Any long-term relationship that’s successful is really a myth that two people create together … and myths are built of lies, and there’s usually some kernel of truth…
When you think about it, you meet somebody for the first time, and they’re not presenting their warts-and-all self to you — they’re presenting their idealized self to you, they’re leading with their best. And then, eventually, you’re farting in front of each other. Eventually, you get to see the person who is behind that facade of their best, and they get to see the person your facade, your lie-self — this lie that you presented to them about who you really are. And what’s beautiful about a long-term relationship, and what can be transformative about it, is that I pretend every day that my boyfriend is the lie that I met when I first met him. And he does that same favor to me — he pretends that I’m that better person than I actually am. Even though he knows I’m not. Even though I know he’s not. And we then are obligated to live up to the lies we told each other about who we are — we are then forced to be better people than we actually are, because it’s expected of us by each other.
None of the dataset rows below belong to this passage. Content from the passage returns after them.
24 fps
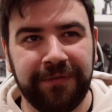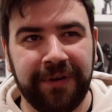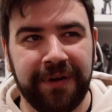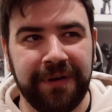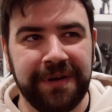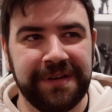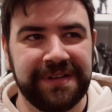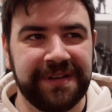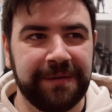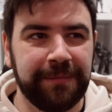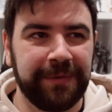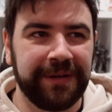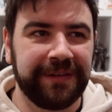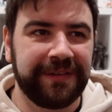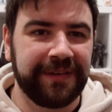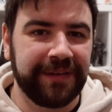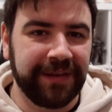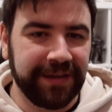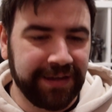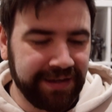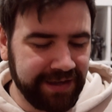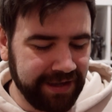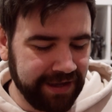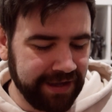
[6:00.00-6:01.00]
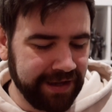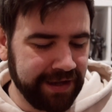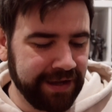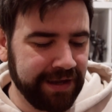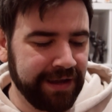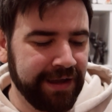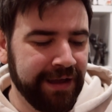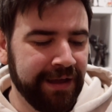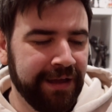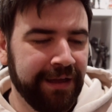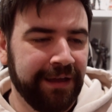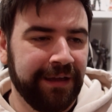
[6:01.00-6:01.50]
Very similar to the
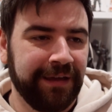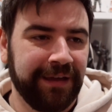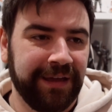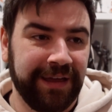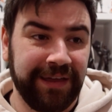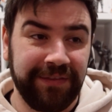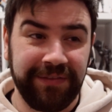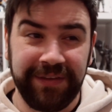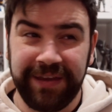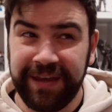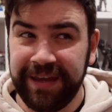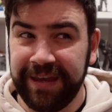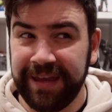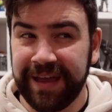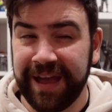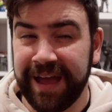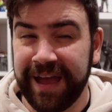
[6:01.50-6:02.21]
King in the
And you can, in a long-term relationship, really make your lie-self come true — if you’re smart, and you demand it of them, and you’re willing to give it to them… That’s the only way you become “the one” — it’s because somebody is willing to pretend you are. “The one” that they were waiting for, “the one” they wanted, their “one.” Because you’re not — nobody is. No two people are perfect for each other, ever, period — No two people are 100% sexually compatible, no two people are 100% emotionally compatible, no two people want the same things. And if you can’t reconcile yourself to that, you will have no relationships that last longer than two months.
And you know what? It’s not going to be their fault — it’s going to be your fault.